European media began to give Meier coverage and controversy grew through 1976. His following also grew and with money they raised, he moved to property purchased near Hinterschmidruti that has been his headquarters ever since. The study group evolved into the Freie Interessengemeinschaft für Grenz-und Geisteswissenschaften und Ufologie-Studien. Among the people who learned of the Meier claims were Lou Zinstagg and Timothy Good, who were working on a biography of George Adamski, the original 1950s contactee. They brought copies of the Meier pictures to the United States and gave them to contactee enthusiast Wendelle Stevens. Stevens visited Meier in October of 1977, and after investigating his claims, created a company, Genesis III Productions Limited, to market the photos and related stories. In 1979, a coffee-table book, UFO Contact from the Pleiades, Volume One, made the world aware of his claims. Additional books and several videos subsequently appeared.

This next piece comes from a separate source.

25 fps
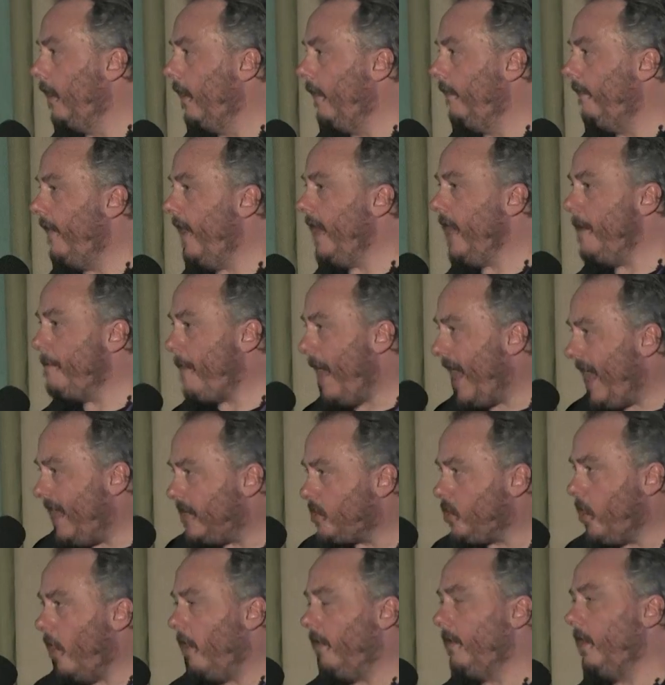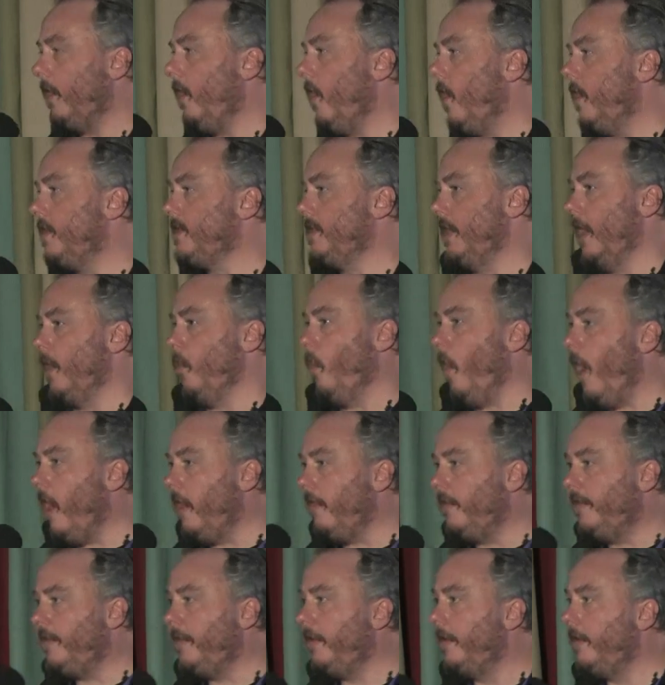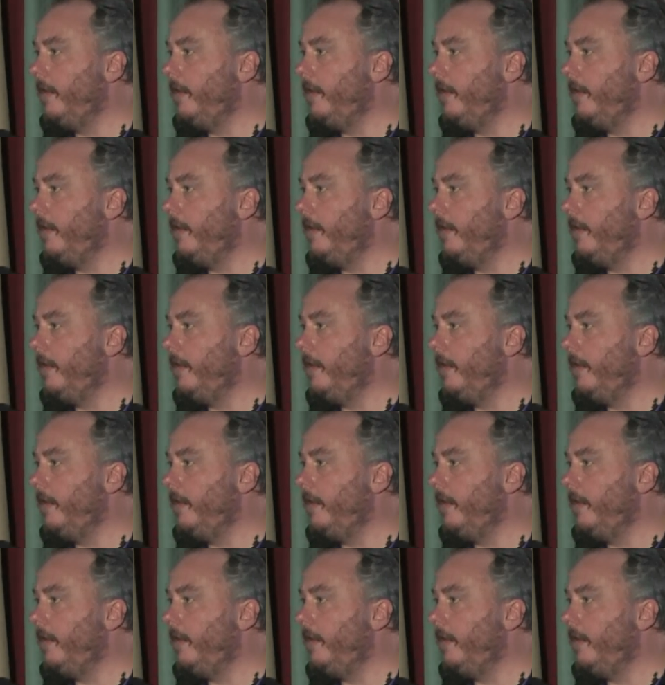They can pass all the laws they want.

As controversy swelled around Meier, with most ufologists rejecting his contactee claims, in 1981 Kal K. Kroff published the results of his investigation, The Meier Incident: The Most Infamous Hoax in Ufology. He demonstrated that Meier's photos were of small models held by string. He followed with a second book, Spaceships from the Pleiades, in 1990. Among the most damaging discoveries concerned some pictures supposedly taken from space by Meier that turned out to be NASA photos. More people, however, read writer Gary Kinder's generally favorable book, Light Years.

Stevens and his associates have remained staunch supporters of Meier and have continued to distribute the many Genesis III publications through the 1990s. Stevens has edited a multi-volume series of Meier's contact notes. The Semjase Silver Star Center was opened as an American counterpart to the Meier organization in Europe. The Meier material freely circulated through the New Age Movement, with New Age bookstores being a major means of distributing it. The impact of this material is visibly demonstrated in the prominence given the Pleiades in channeling material. Beginning in the late 1980s, a host of New Age channelers have regularly received messages from entities identifying themselves as Pleiadians.

Sources:

Elders, Lee J., Brit Nilsson-Elders, and Thomas K. Welch. UFO Contact from the Pleiades, Volume One. Phoenix, Ariz.: Genesis III Productions, 1979.

. UFOContact from the Pleiades, Volume Two. Phoenix, Ariz.: Genesis III Productions, 1983.

Kinder, Gary. Light Years: An Investigation into the Extraterrestrial Experiences of Eduard Meier. New York: Atlantic Monthly, 1987.

Kroff, Kal K. Spaceships of the Pleiades: The Billy Meier Story. Amherst, N.Y.: Prometheus Press, 1995.

, and William Moore. The Meier IncidentThe Most Infamous Hoax in Ufology. Fremont, Calif.: The Authors, 1981.

Meier, Eduard "Billy." Decalogue or the Ten Bids. Alamogordo, N.Mex.: Semjase Silver Star Center, 1987.

. The Psyche. Alamogordo, N.Mex.: Semjase Silver Star Center, [1986].